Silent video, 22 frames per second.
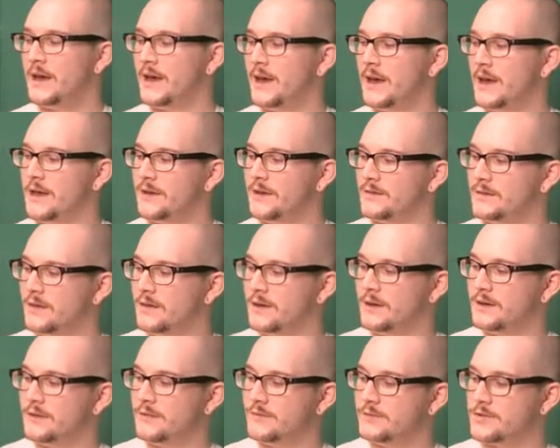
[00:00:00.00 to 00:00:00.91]
And
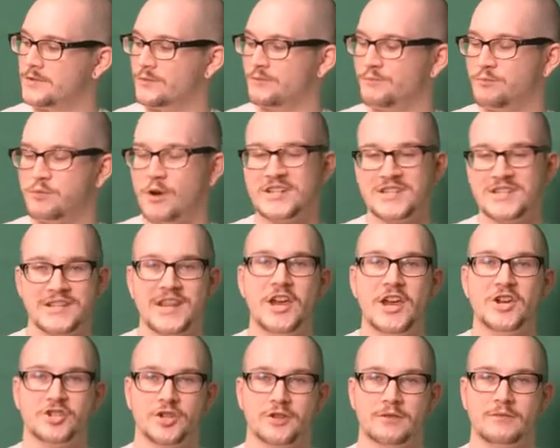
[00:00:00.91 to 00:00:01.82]
so
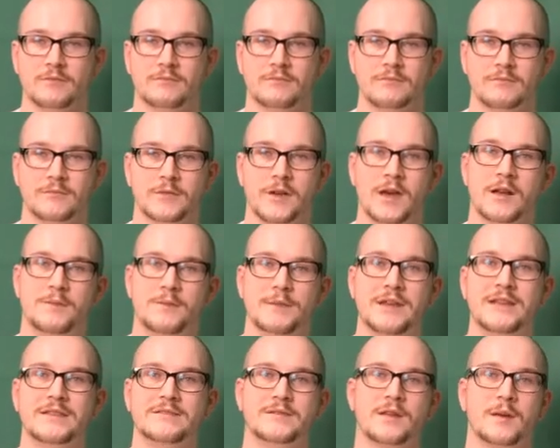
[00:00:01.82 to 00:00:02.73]
presentation kind of
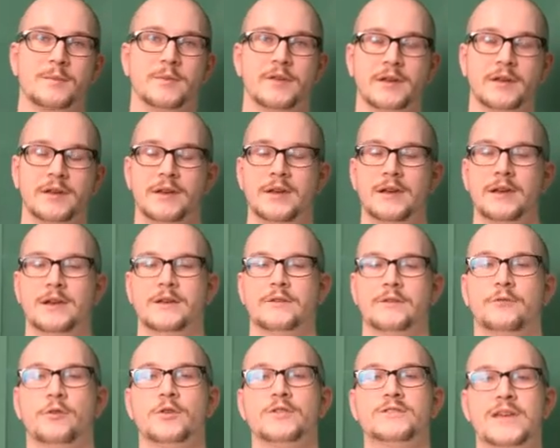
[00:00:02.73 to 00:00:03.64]
means something.
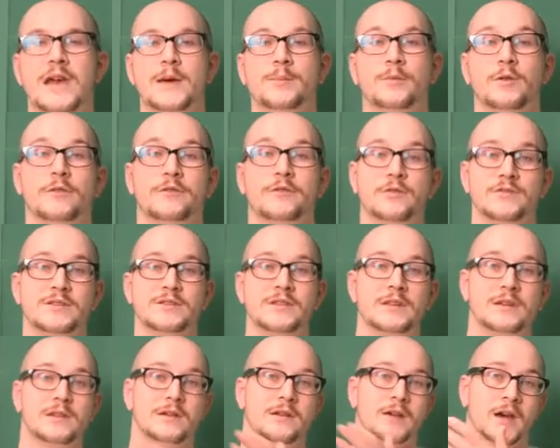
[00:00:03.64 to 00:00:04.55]
For example, if you
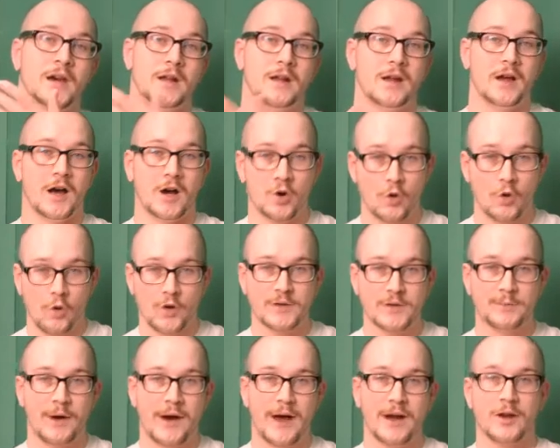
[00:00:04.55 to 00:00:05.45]
see a
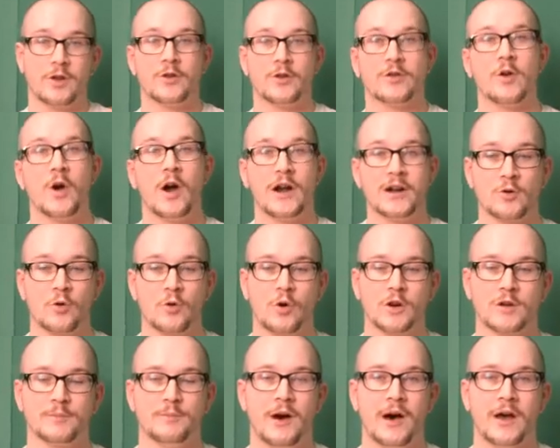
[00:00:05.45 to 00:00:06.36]
corked bottle and an
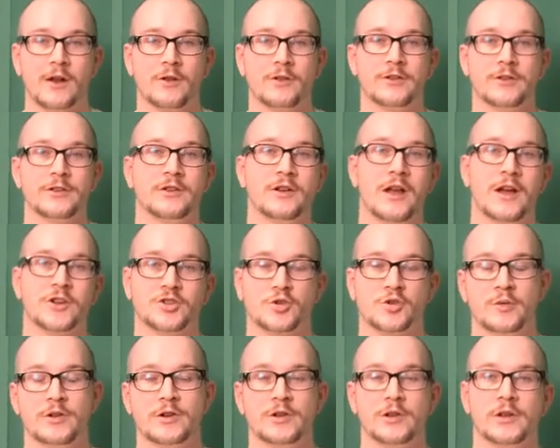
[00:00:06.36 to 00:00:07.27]
uncorked bottle and you're not
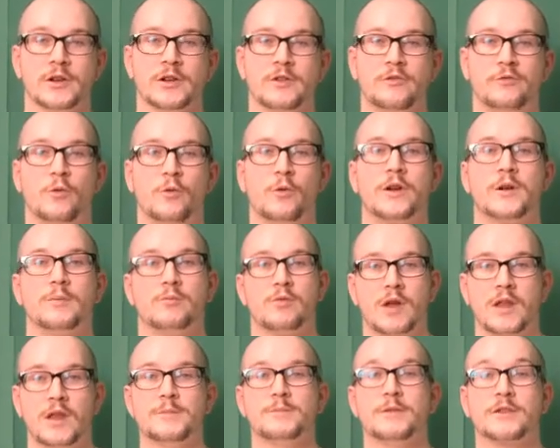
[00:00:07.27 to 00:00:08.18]
sure what you're looking for, you
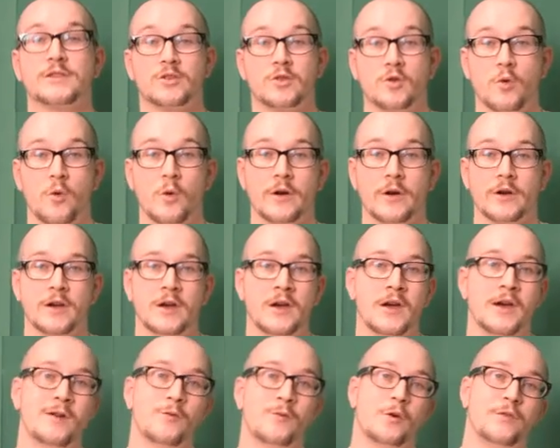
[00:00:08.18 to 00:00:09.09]
probably pick the cork.
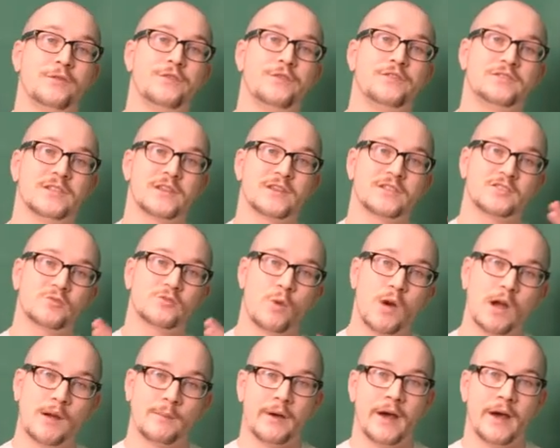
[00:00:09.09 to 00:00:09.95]
Or if you see a square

Task goal —
Leave the pictures out, and retype exactly the lines from the one containing "[00:00:02.73 to 00:00:03.64]" through the last line of the entries above, both included.

Response to the task —
[00:00:02.73 to 00:00:03.64]
means something.
[00:00:03.64 to 00:00:04.55]
For example, if you
[00:00:04.55 to 00:00:05.45]
see a
[00:00:05.45 to 00:00:06.36]
corked bottle and an
[00:00:06.36 to 00:00:07.27]
uncorked bottle and you're not
[00:00:07.27 to 00:00:08.18]
sure what you're looking for, you
[00:00:08.18 to 00:00:09.09]
probably pick the cork.
[00:00:09.09 to 00:00:09.95]
Or if you see a square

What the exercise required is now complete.